YOUR INSTRUCTIONS
In the records below, find the line containing "(14.00 s to 15.00 s)". Output it and every line after it to the end, unchanged, with no pictures.

RECORDS SUPPLIED Block Start

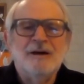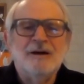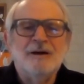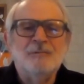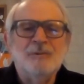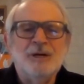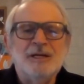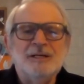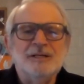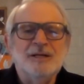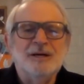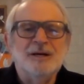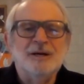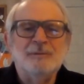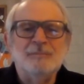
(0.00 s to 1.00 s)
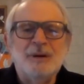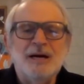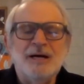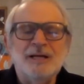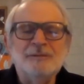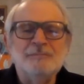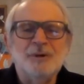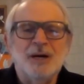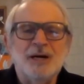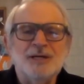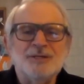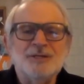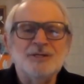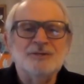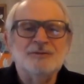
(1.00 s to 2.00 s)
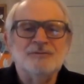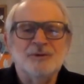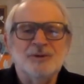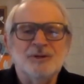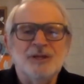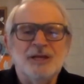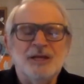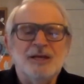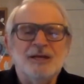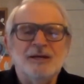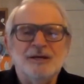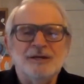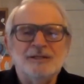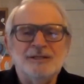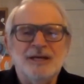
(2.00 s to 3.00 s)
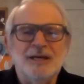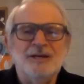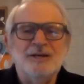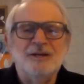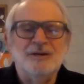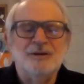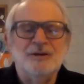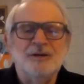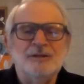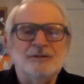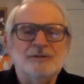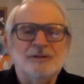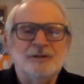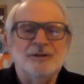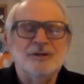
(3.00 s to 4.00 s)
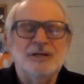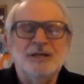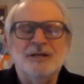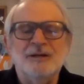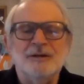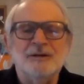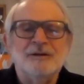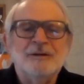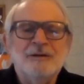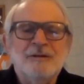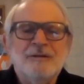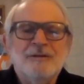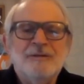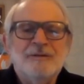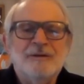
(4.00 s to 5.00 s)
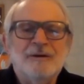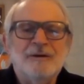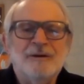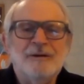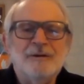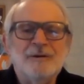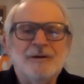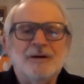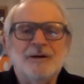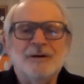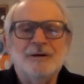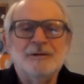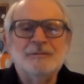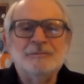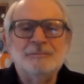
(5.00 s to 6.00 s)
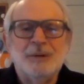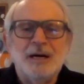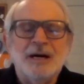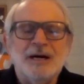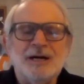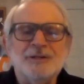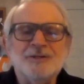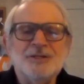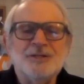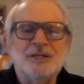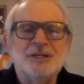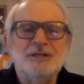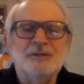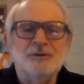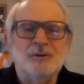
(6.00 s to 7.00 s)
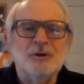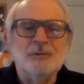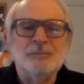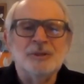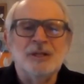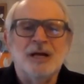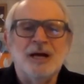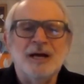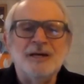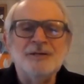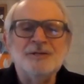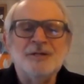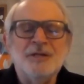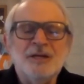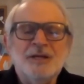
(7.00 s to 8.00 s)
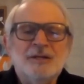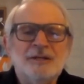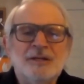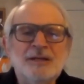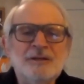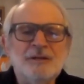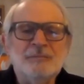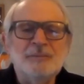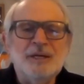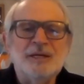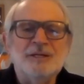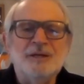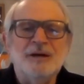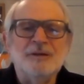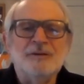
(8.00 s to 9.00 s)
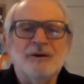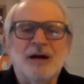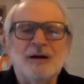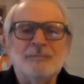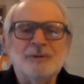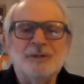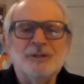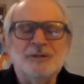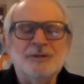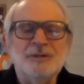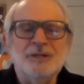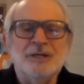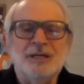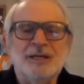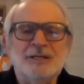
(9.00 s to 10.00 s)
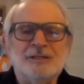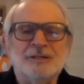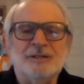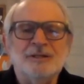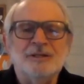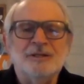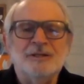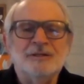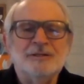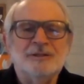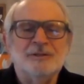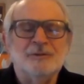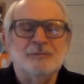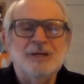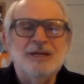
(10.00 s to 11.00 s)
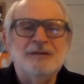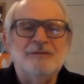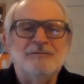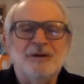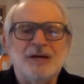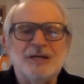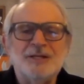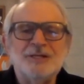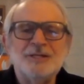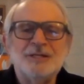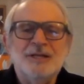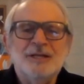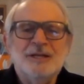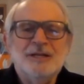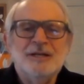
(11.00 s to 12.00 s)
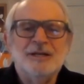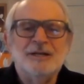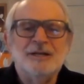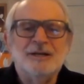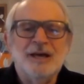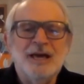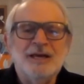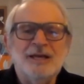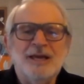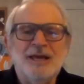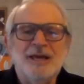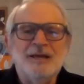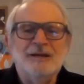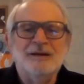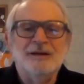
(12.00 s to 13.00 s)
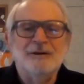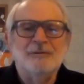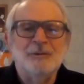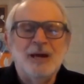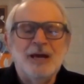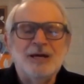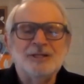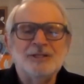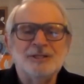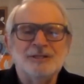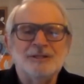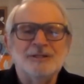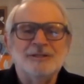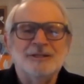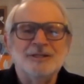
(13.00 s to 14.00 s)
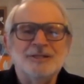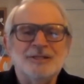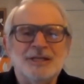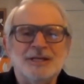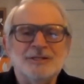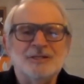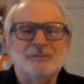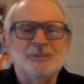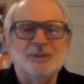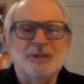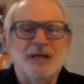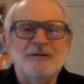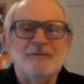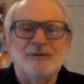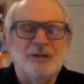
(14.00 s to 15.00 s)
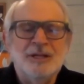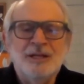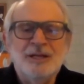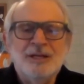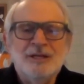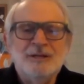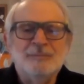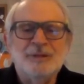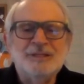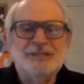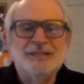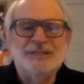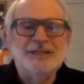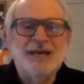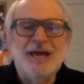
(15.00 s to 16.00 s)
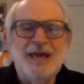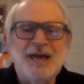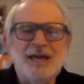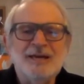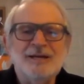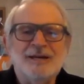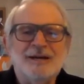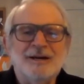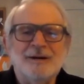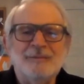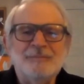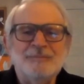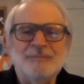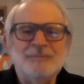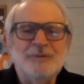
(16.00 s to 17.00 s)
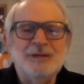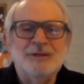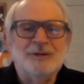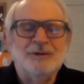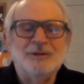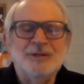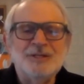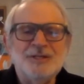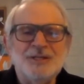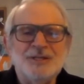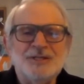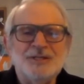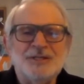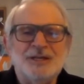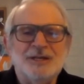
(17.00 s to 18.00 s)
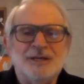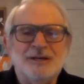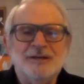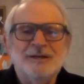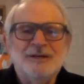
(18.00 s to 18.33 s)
when bond prices for the 10-year and 30-year bonds normalize, then there'll be another opportunity to reinvest at a rational, sensible level. But today, you know, this is a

RECORDS SUPPLIED Block End

RESULT OF THE EXERCISE
(14.00 s to 15.00 s)
(15.00 s to 16.00 s)
(16.00 s to 17.00 s)
(17.00 s to 18.00 s)
(18.00 s to 18.33 s)
when bond prices for the 10-year and 30-year bonds normalize, then there'll be another opportunity to reinvest at a rational, sensible level. But today, you know, this is a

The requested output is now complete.